Data items:
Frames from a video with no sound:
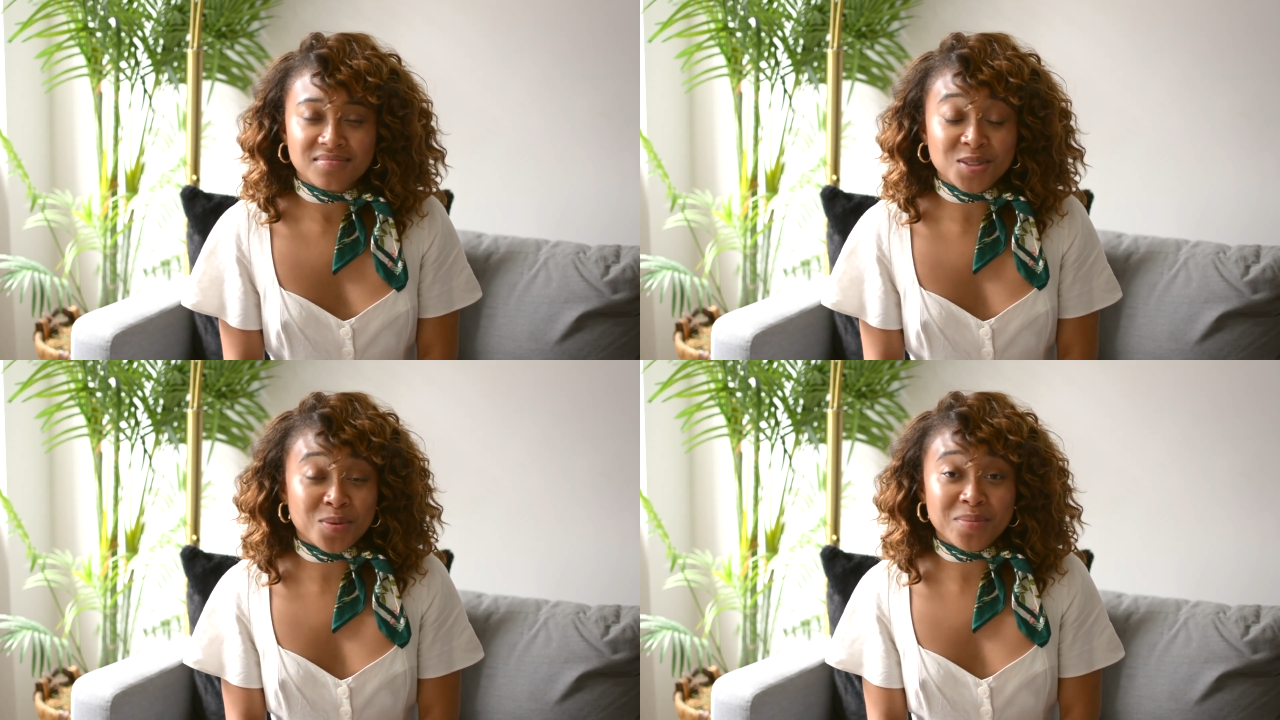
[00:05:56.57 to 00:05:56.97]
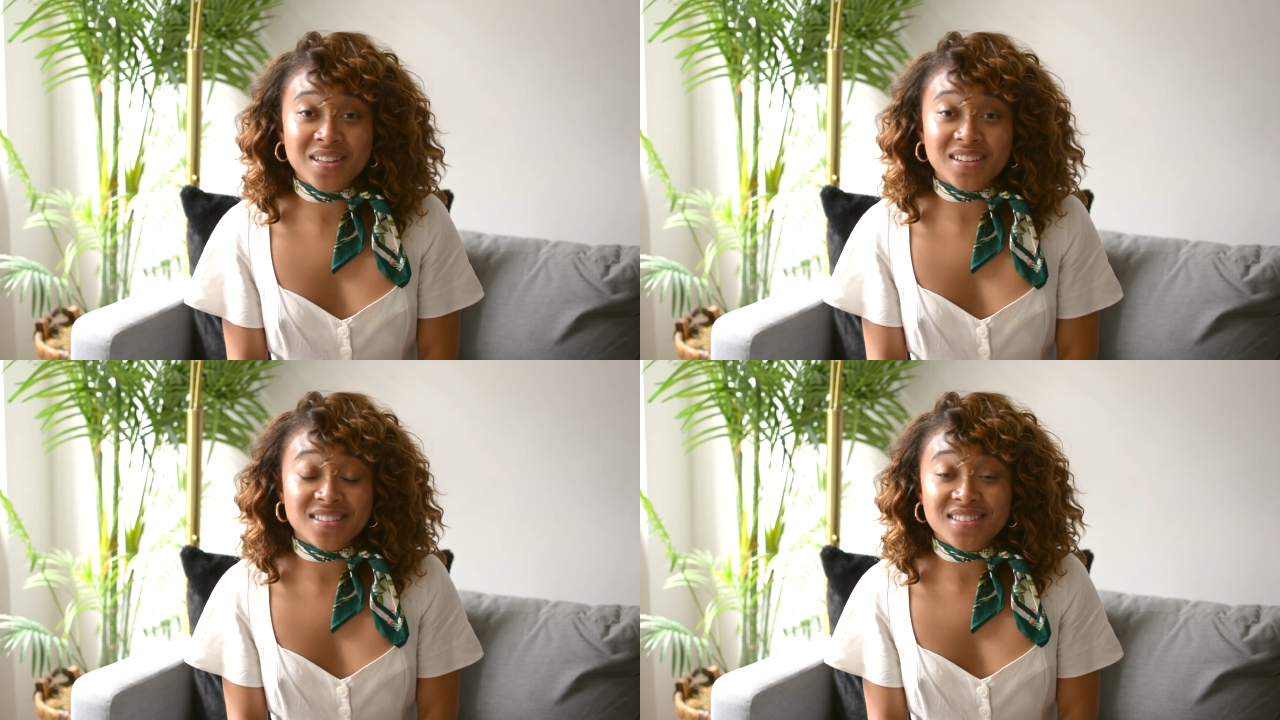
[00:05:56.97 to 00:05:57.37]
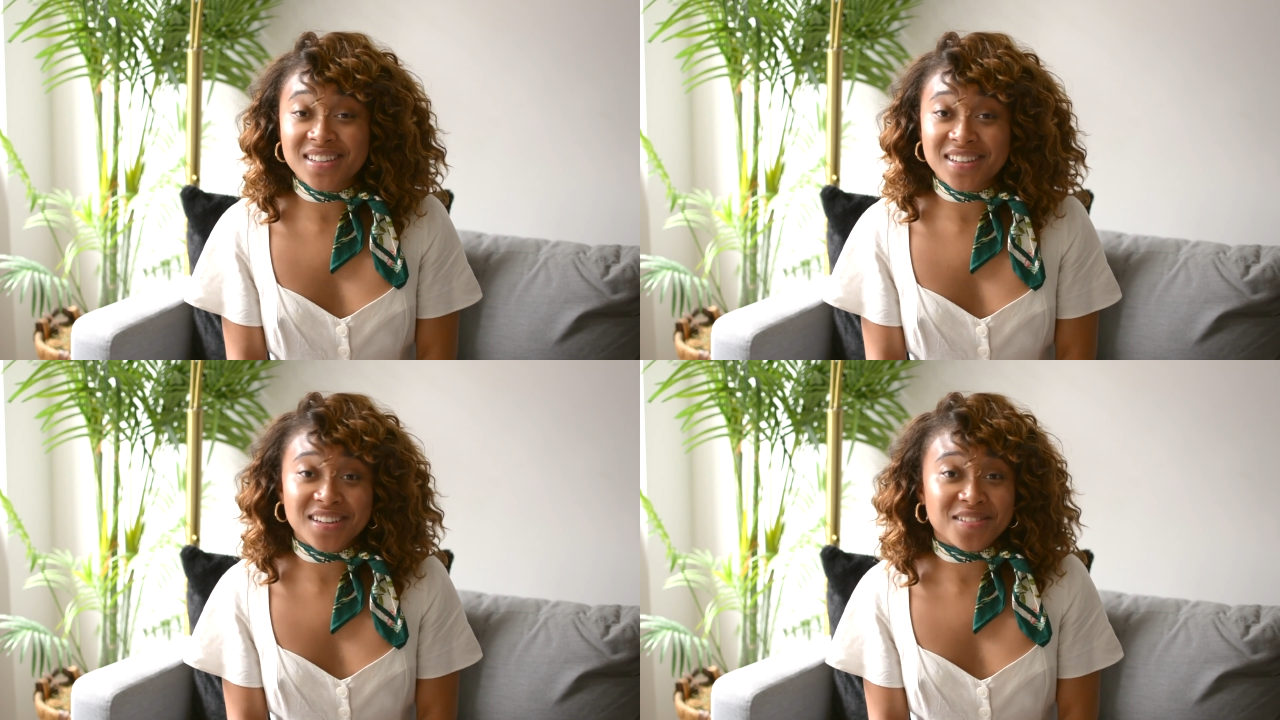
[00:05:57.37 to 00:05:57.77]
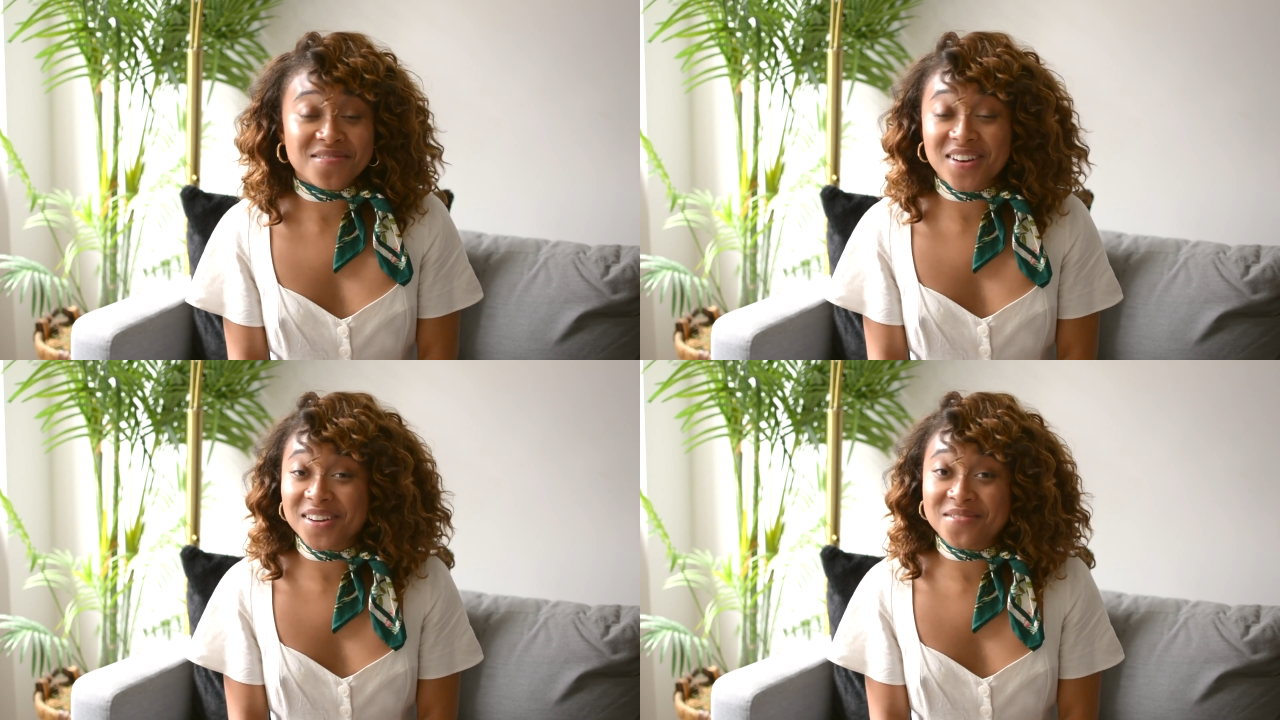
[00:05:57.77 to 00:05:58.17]
that is sitting in
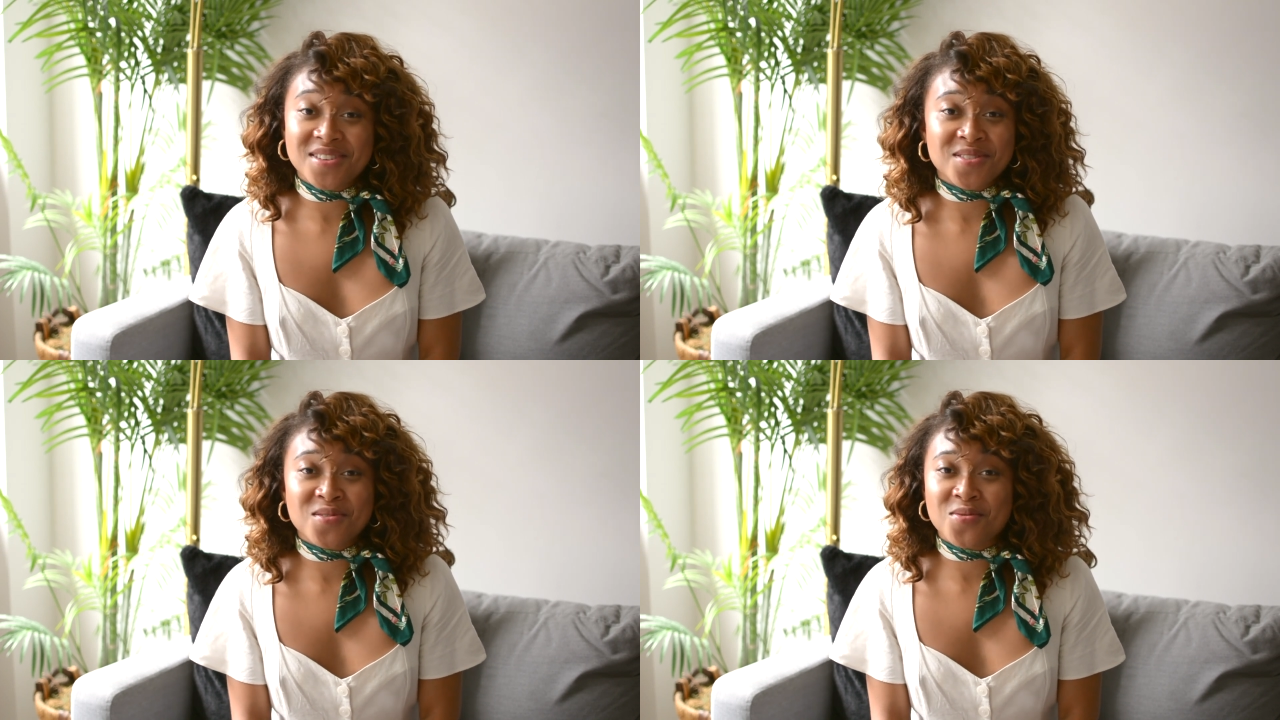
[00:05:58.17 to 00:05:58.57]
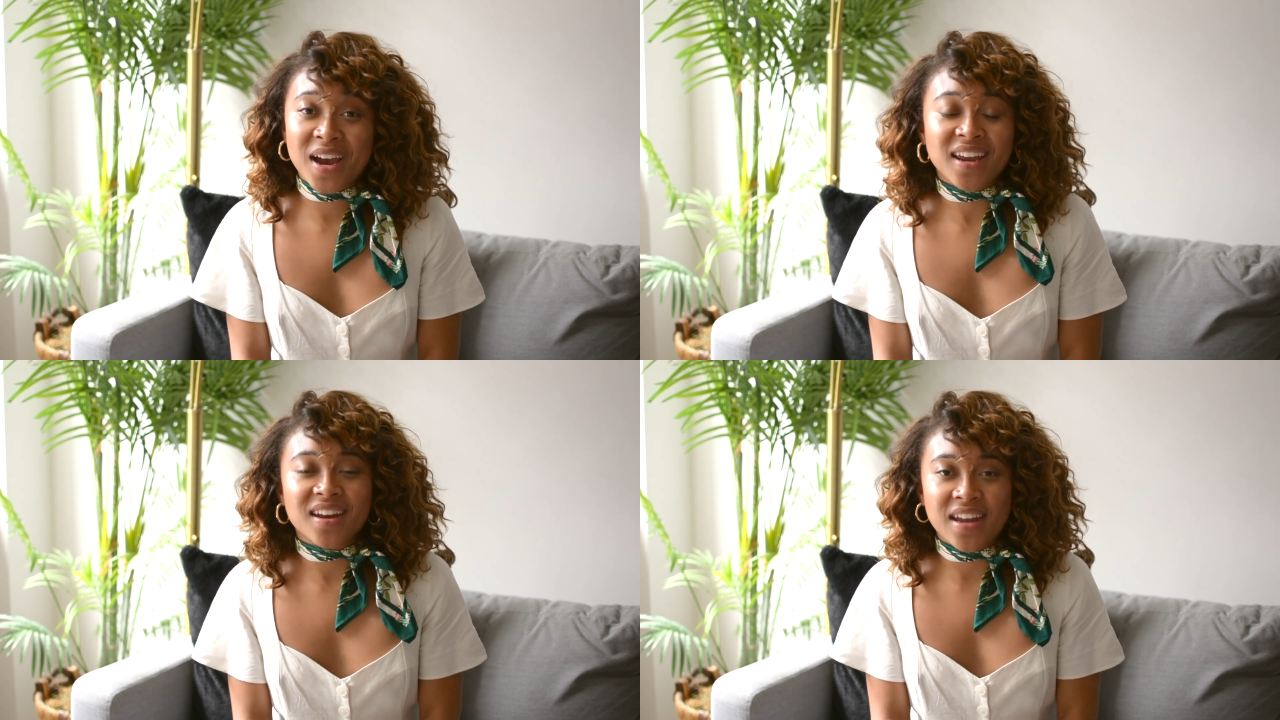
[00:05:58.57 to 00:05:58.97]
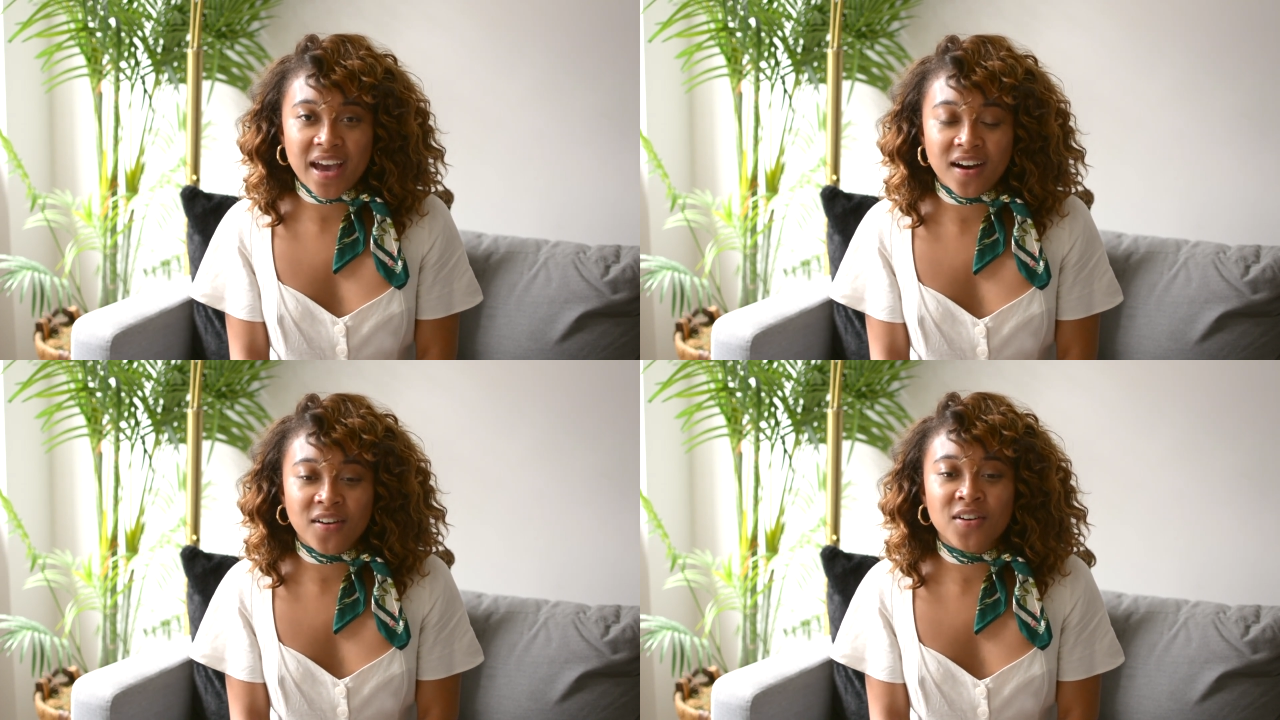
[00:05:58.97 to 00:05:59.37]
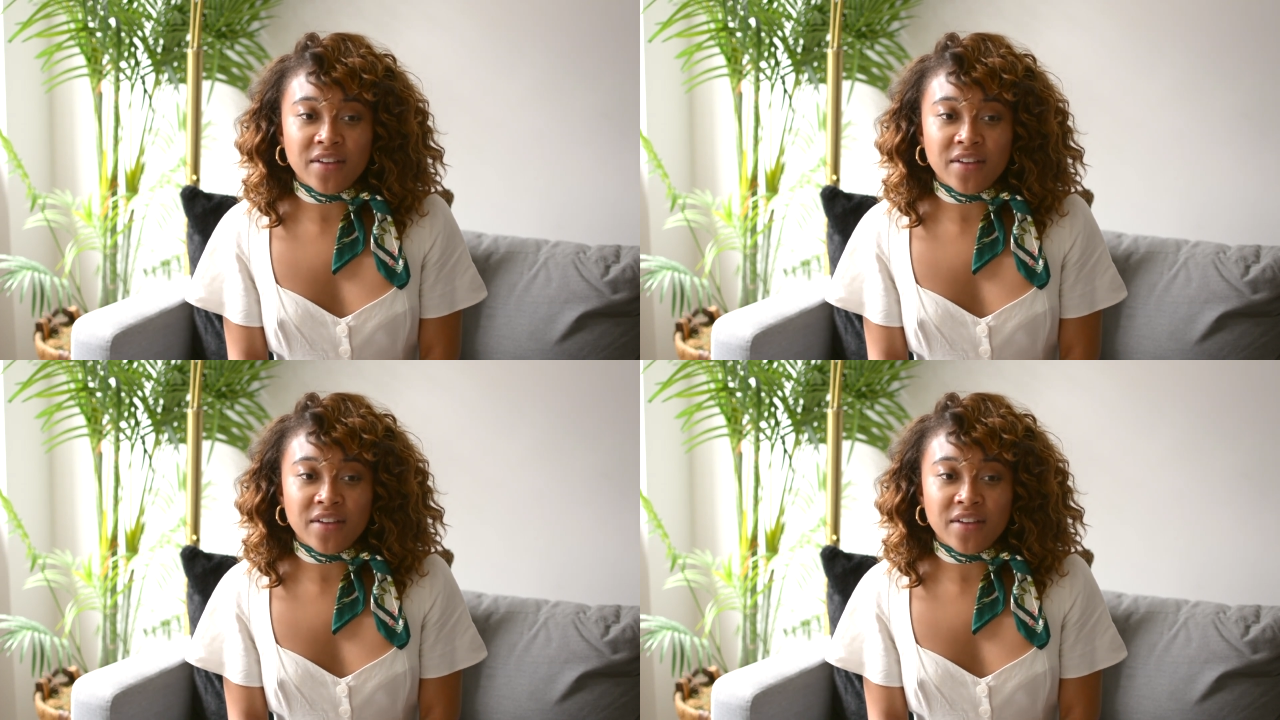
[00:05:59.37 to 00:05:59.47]
front of you right now.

(WORK REQUIRED): Hand back exactly the lines from the one with "[00:05:56.97 to 00:05:57.37]" through the last line of the data above, both ends included, with every picture left out.

(SOLUTION):
[00:05:56.97 to 00:05:57.37]
[00:05:57.37 to 00:05:57.77]
[00:05:57.77 to 00:05:58.17]
that is sitting in
[00:05:58.17 to 00:05:58.57]
[00:05:58.57 to 00:05:58.97]
[00:05:58.97 to 00:05:59.37]
[00:05:59.37 to 00:05:59.47]
front of you right now.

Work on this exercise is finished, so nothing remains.